She and Clarke had drinks with the Starrs during the trip but didn’t really keep up afterward in Hong Kong, and then it became a little awkward when they saw each other in town, or at parties, as they had both accepted they wouldn’t go any further with the friendship. But then after what happened, a phone call. Hilary called to say how sorry she was about G and wanted to see her. They had lunch, and now they had a passing sort of friendship where they saw each other and made polite noises about doing it again and sometimes coming through.
So, tonight.
She cleans up her snack and gets ready to leave.
Back at home, Clarke has returned early, is there before her. He kisses her.
“Good day?” he asks.
“Yes,” she says. They are still always careful around each other. She wonders when that will end, if ever. They’ve both read the literature — the majority of marriages break up after the death of a child or something like what’s happened to them. It’s too painful. But they have the other kids, and the memory of what it used to be like. Maybe that is enough.
“We have that dinner,” she says. Before, she would call his assistant and have her remind him, or send an e-mail, but she never bothers anymore.
“Yes, it’s on my calendar,” he says. “David and Hilary.”
“Right.”
Clarke gets along with everyone, but they both don’t love David.
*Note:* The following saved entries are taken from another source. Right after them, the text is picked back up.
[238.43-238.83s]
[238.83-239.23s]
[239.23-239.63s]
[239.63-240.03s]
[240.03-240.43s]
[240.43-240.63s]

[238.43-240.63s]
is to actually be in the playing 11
Hilary is fine.
They both remember when they first met them together, on that trip to Thailand. There was a New Year’s Eve party at the resort, and after the children went to bed, things got a bit wild, with a lot of drinking and middle-aged people going crazy on the easily available drugs. David was on something and started grinding with some man. It wasn’t even that she thought David was gay or that she cared; it was just a little factoid about him that she kept with her. Just a little thought bubble in her head when she saw him put a jacket over his wife’s shoulders as they left a party or if she saw him swimming at the club. It was not unkind, more of a “people contain multitudes within them” feeling.
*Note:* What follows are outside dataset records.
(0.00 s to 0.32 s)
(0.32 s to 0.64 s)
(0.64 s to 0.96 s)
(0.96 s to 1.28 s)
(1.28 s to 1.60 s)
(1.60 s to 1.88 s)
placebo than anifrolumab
They kiss Daisy and Philip good night. Their children sit, watching a movie, as Essie reads a book next to them. This used to be one of her favorite moments in life, leaving clean, fed, contented children behind as she and her husband went out to enjoy each other, but now nothing is easy, nothing is pleasurable. She can’t let it be — it would feel like a betrayal. How can she be sitting in an air-conditioned restaurant in a comfortable chair enjoying a grilled fish and a glass of wine, or lying on a beach chair with a good book, while G might be starving or worse in some barn in rural Korea? How can she let herself?
They drive to the Starrs’ in silence. It is only fifteen minutes away, but she lets herself think that the silence is a friendly one, nonreproaching, comfortable. She touches Clarke’s cheek while he is driving, wonders what he is thinking. He looks over at her and smiles. They have learned to do with so much less.
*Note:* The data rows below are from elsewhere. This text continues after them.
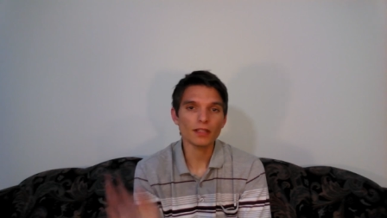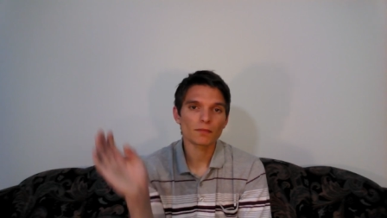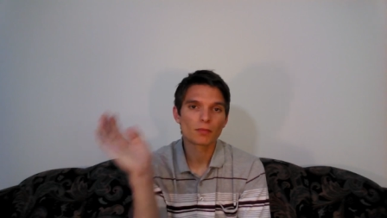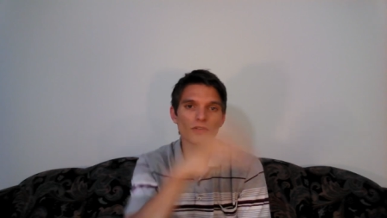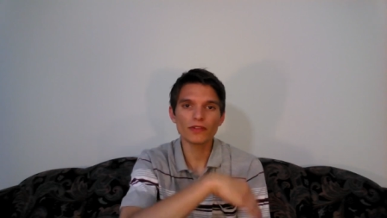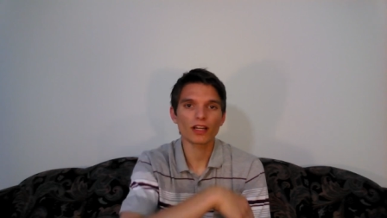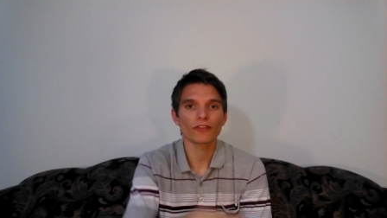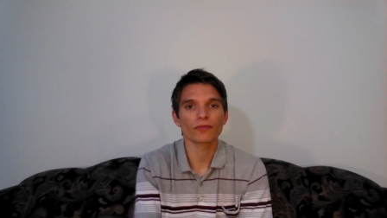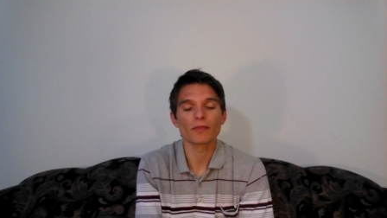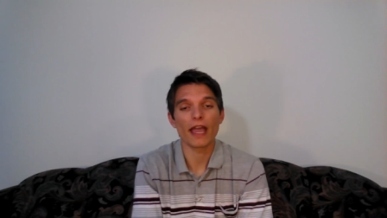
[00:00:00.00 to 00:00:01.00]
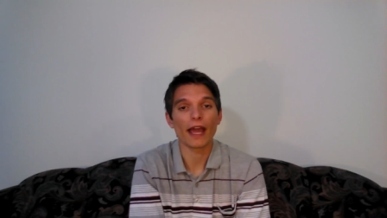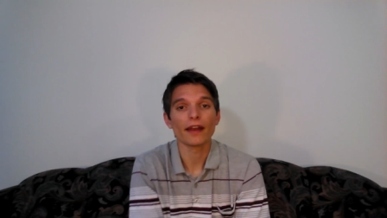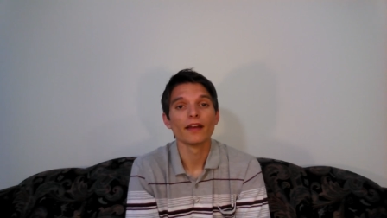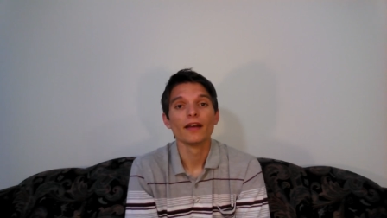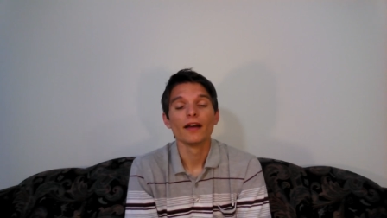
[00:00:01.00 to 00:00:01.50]
But moving on from
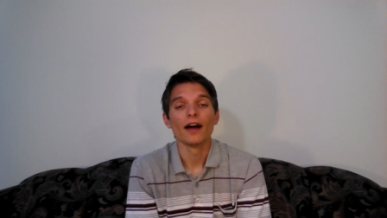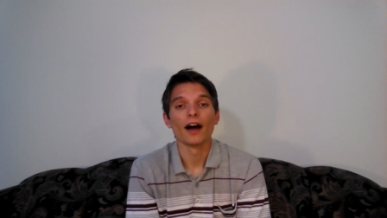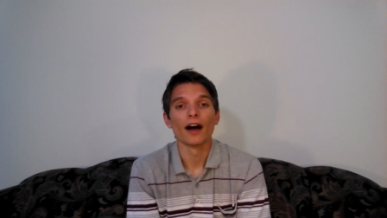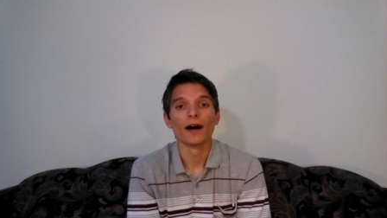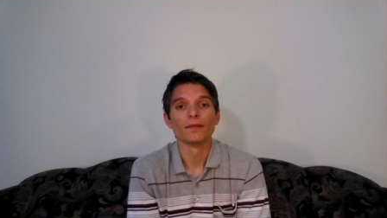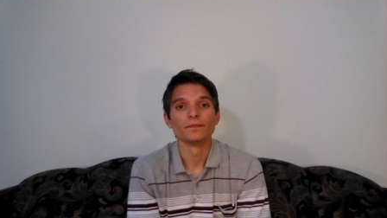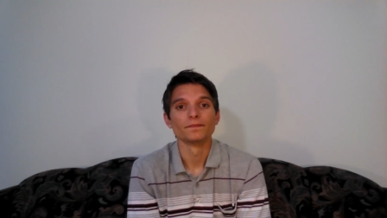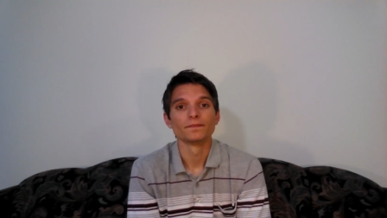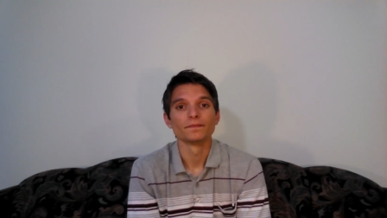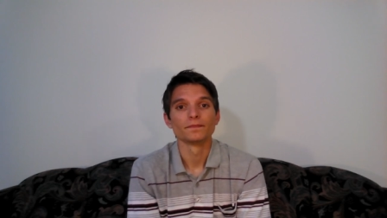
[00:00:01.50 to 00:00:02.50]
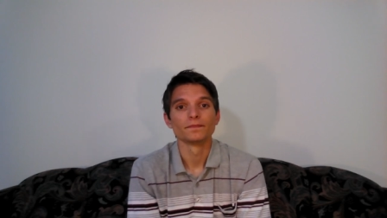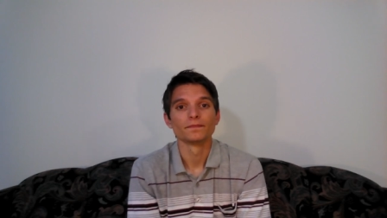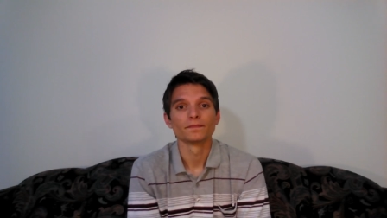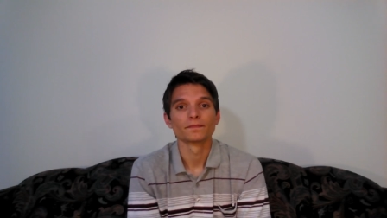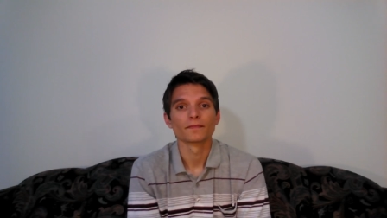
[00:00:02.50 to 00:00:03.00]
that, um,
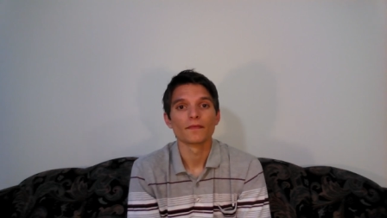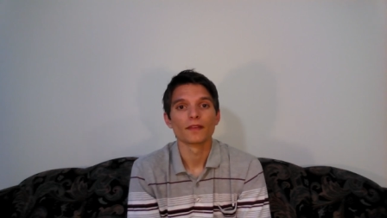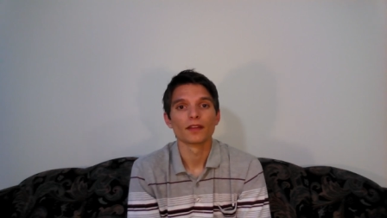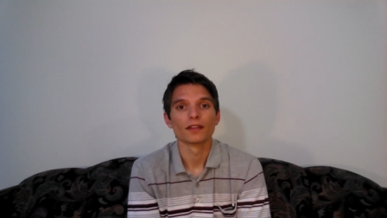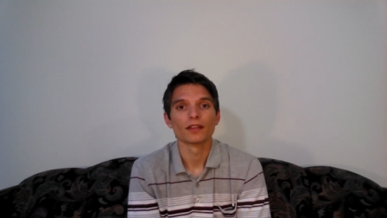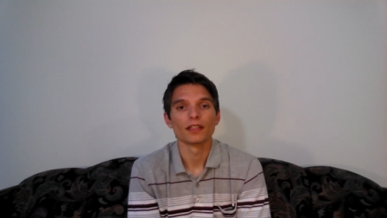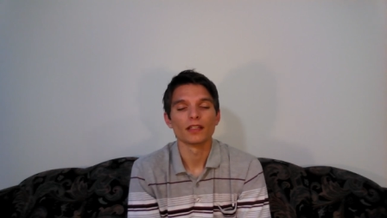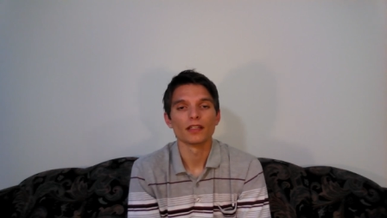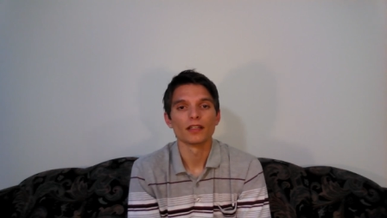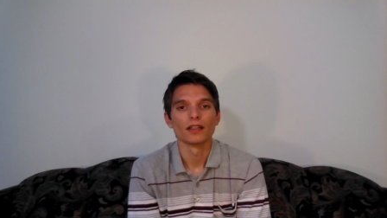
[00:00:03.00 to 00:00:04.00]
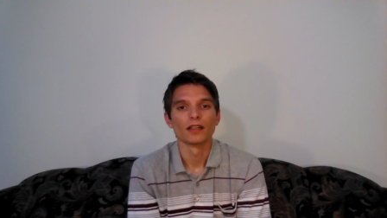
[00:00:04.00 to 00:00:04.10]
the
At the Starrs’, everything is perfect, the house warm and inviting with scented candles, lamps giving off muted light, jazz playing softly. Hilary achieves this by being stringent in everything in her life, from her diet to her house. There’s the usual mix: South Side investment bankers and regional company heads and Mid-Levels ad execs and their wives, all American. When she first moved to Hong Kong, she thought she might make friends with the different nationalities she saw all around her. Her children’s friends were Danish, Japanese, local Hong Kong. But after a few strained meals, she saw how it was easier to stay with your kind. So, although she loathed the concept, she embraced the reality and became friends with the same people she would have known back in America.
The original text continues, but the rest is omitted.